- _WHAT TO WORK ON_: Below are records; transcribe each one exactly.
◆ ◆ ◆
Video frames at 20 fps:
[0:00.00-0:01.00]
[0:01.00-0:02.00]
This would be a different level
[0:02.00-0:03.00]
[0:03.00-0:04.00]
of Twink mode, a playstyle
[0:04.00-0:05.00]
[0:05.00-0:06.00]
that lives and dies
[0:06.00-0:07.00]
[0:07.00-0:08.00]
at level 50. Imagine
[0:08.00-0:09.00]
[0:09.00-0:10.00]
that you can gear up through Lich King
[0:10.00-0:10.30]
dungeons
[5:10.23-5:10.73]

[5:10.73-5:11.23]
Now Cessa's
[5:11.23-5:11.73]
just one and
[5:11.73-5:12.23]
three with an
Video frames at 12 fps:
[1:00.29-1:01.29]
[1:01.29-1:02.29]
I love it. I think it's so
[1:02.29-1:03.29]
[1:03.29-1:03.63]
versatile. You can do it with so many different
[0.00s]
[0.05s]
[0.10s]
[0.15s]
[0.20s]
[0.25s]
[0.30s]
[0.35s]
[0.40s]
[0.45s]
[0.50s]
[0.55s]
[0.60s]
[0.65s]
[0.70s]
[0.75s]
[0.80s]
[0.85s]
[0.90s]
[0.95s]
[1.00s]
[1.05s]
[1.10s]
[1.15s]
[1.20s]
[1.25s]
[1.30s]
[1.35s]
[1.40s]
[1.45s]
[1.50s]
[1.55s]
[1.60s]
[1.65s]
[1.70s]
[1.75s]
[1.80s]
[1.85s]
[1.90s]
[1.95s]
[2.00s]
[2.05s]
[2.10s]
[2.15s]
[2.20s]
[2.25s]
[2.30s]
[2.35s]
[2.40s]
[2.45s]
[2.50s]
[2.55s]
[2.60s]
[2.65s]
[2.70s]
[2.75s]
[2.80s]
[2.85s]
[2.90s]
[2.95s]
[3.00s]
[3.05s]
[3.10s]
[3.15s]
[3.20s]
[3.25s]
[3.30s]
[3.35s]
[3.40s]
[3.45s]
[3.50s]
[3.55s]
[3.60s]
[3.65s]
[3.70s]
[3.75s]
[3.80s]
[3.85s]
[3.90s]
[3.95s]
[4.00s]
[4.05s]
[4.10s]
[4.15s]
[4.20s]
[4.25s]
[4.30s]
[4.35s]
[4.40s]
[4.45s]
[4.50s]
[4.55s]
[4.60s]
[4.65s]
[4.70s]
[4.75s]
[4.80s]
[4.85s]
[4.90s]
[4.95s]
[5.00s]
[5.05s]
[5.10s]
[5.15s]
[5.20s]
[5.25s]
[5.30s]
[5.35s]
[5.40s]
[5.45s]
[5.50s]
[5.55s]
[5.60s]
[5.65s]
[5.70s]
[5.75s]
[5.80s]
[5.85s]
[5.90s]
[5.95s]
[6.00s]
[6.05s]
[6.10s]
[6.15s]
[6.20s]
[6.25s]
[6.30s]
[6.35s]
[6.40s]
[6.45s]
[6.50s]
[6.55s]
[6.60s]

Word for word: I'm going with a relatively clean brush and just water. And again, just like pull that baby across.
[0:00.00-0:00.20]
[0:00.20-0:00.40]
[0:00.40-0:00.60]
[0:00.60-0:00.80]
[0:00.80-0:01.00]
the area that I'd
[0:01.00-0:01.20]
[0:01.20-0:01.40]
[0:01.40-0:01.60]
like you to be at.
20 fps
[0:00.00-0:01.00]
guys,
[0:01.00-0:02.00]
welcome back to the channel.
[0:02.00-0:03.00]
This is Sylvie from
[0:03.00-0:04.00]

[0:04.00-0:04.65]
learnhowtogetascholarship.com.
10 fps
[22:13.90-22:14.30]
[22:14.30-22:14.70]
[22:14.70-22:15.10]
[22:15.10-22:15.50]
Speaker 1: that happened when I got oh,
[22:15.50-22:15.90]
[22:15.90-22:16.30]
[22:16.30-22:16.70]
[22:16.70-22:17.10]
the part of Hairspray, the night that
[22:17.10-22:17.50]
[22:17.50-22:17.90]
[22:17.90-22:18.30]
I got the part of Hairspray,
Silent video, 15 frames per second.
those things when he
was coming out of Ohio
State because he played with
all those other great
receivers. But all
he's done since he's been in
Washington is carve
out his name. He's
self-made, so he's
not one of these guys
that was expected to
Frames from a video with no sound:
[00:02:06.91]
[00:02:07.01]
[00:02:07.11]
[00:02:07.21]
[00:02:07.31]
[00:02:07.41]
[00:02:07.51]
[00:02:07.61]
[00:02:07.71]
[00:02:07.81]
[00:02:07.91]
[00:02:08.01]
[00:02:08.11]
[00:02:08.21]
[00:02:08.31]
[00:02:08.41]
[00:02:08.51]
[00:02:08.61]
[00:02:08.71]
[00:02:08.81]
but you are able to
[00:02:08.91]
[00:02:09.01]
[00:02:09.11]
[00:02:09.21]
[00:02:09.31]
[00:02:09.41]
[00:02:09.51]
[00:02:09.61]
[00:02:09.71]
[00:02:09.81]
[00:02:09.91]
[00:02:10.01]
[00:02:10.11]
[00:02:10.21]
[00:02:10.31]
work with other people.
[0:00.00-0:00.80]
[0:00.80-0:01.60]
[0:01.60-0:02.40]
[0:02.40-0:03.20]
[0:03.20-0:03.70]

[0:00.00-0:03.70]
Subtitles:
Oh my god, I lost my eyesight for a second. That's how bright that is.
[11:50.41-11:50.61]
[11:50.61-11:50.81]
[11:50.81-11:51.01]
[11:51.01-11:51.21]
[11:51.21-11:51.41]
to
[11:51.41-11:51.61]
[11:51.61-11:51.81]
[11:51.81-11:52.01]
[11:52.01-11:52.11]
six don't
◆ ◆ ◆
- _RESULT_:
Video frames at 20 fps:
[0:00.00-0:01.00]
[0:01.00-0:02.00]
This would be a different level
[0:02.00-0:03.00]
[0:03.00-0:04.00]
of Twink mode, a playstyle
[0:04.00-0:05.00]
[0:05.00-0:06.00]
that lives and dies
[0:06.00-0:07.00]
[0:07.00-0:08.00]
at level 50. Imagine
[0:08.00-0:09.00]
[0:09.00-0:10.00]
that you can gear up through Lich King
[0:10.00-0:10.30]
dungeons
[5:10.23-5:10.73]

[5:10.73-5:11.23]
Now Cessa's
[5:11.23-5:11.73]
just one and
[5:11.73-5:12.23]
three with an
Video frames at 12 fps:
[1:00.29-1:01.29]
[1:01.29-1:02.29]
I love it. I think it's so
[1:02.29-1:03.29]
[1:03.29-1:03.63]
versatile. You can do it with so many different
[0.00s]
[0.05s]
[0.10s]
[0.15s]
[0.20s]
[0.25s]
[0.30s]
[0.35s]
[0.40s]
[0.45s]
[0.50s]
[0.55s]
[0.60s]
[0.65s]
[0.70s]
[0.75s]
[0.80s]
[0.85s]
[0.90s]
[0.95s]
[1.00s]
[1.05s]
[1.10s]
[1.15s]
[1.20s]
[1.25s]
[1.30s]
[1.35s]
[1.40s]
[1.45s]
[1.50s]
[1.55s]
[1.60s]
[1.65s]
[1.70s]
[1.75s]
[1.80s]
[1.85s]
[1.90s]
[1.95s]
[2.00s]
[2.05s]
[2.10s]
[2.15s]
[2.20s]
[2.25s]
[2.30s]
[2.35s]
[2.40s]
[2.45s]
[2.50s]
[2.55s]
[2.60s]
[2.65s]
[2.70s]
[2.75s]
[2.80s]
[2.85s]
[2.90s]
[2.95s]
[3.00s]
[3.05s]
[3.10s]
[3.15s]
[3.20s]
[3.25s]
[3.30s]
[3.35s]
[3.40s]
[3.45s]
[3.50s]
[3.55s]
[3.60s]
[3.65s]
[3.70s]
[3.75s]
[3.80s]
[3.85s]
[3.90s]
[3.95s]
[4.00s]
[4.05s]
[4.10s]
[4.15s]
[4.20s]
[4.25s]
[4.30s]
[4.35s]
[4.40s]
[4.45s]
[4.50s]
[4.55s]
[4.60s]
[4.65s]
[4.70s]
[4.75s]
[4.80s]
[4.85s]
[4.90s]
[4.95s]
[5.00s]
[5.05s]
[5.10s]
[5.15s]
[5.20s]
[5.25s]
[5.30s]
[5.35s]
[5.40s]
[5.45s]
[5.50s]
[5.55s]
[5.60s]
[5.65s]
[5.70s]
[5.75s]
[5.80s]
[5.85s]
[5.90s]
[5.95s]
[6.00s]
[6.05s]
[6.10s]
[6.15s]
[6.20s]
[6.25s]
[6.30s]
[6.35s]
[6.40s]
[6.45s]
[6.50s]
[6.55s]
[6.60s]

Word for word: I'm going with a relatively clean brush and just water. And again, just like pull that baby across.
[0:00.00-0:00.20]
[0:00.20-0:00.40]
[0:00.40-0:00.60]
[0:00.60-0:00.80]
[0:00.80-0:01.00]
the area that I'd
[0:01.00-0:01.20]
[0:01.20-0:01.40]
[0:01.40-0:01.60]
like you to be at.
20 fps
[0:00.00-0:01.00]
guys,
[0:01.00-0:02.00]
welcome back to the channel.
[0:02.00-0:03.00]
This is Sylvie from
[0:03.00-0:04.00]

[0:04.00-0:04.65]
learnhowtogetascholarship.com.
10 fps
[22:13.90-22:14.30]
[22:14.30-22:14.70]
[22:14.70-22:15.10]
[22:15.10-22:15.50]
Speaker 1: that happened when I got oh,
[22:15.50-22:15.90]
[22:15.90-22:16.30]
[22:16.30-22:16.70]
[22:16.70-22:17.10]
the part of Hairspray, the night that
[22:17.10-22:17.50]
[22:17.50-22:17.90]
[22:17.90-22:18.30]
I got the part of Hairspray,
Silent video, 15 frames per second.
those things when he
was coming out of Ohio
State because he played with
all those other great
receivers. But all
he's done since he's been in
Washington is carve
out his name. He's
self-made, so he's
not one of these guys
that was expected to
Frames from a video with no sound:
[00:02:06.91]
[00:02:07.01]
[00:02:07.11]
[00:02:07.21]
[00:02:07.31]
[00:02:07.41]
[00:02:07.51]
[00:02:07.61]
[00:02:07.71]
[00:02:07.81]
[00:02:07.91]
[00:02:08.01]
[00:02:08.11]
[00:02:08.21]
[00:02:08.31]
[00:02:08.41]
[00:02:08.51]
[00:02:08.61]
[00:02:08.71]
[00:02:08.81]
but you are able to
[00:02:08.91]
[00:02:09.01]
[00:02:09.11]
[00:02:09.21]
[00:02:09.31]
[00:02:09.41]
[00:02:09.51]
[00:02:09.61]
[00:02:09.71]
[00:02:09.81]
[00:02:09.91]
[00:02:10.01]
[00:02:10.11]
[00:02:10.21]
[00:02:10.31]
work with other people.
[0:00.00-0:00.80]
[0:00.80-0:01.60]
[0:01.60-0:02.40]
[0:02.40-0:03.20]
[0:03.20-0:03.70]

[0:00.00-0:03.70]
Subtitles:
Oh my god, I lost my eyesight for a second. That's how bright that is.
[11:50.41-11:50.61]
[11:50.61-11:50.81]
[11:50.81-11:51.01]
[11:51.01-11:51.21]
[11:51.21-11:51.41]
to
[11:51.41-11:51.61]
[11:51.61-11:51.81]
[11:51.81-11:52.01]
[11:52.01-11:52.11]
six don't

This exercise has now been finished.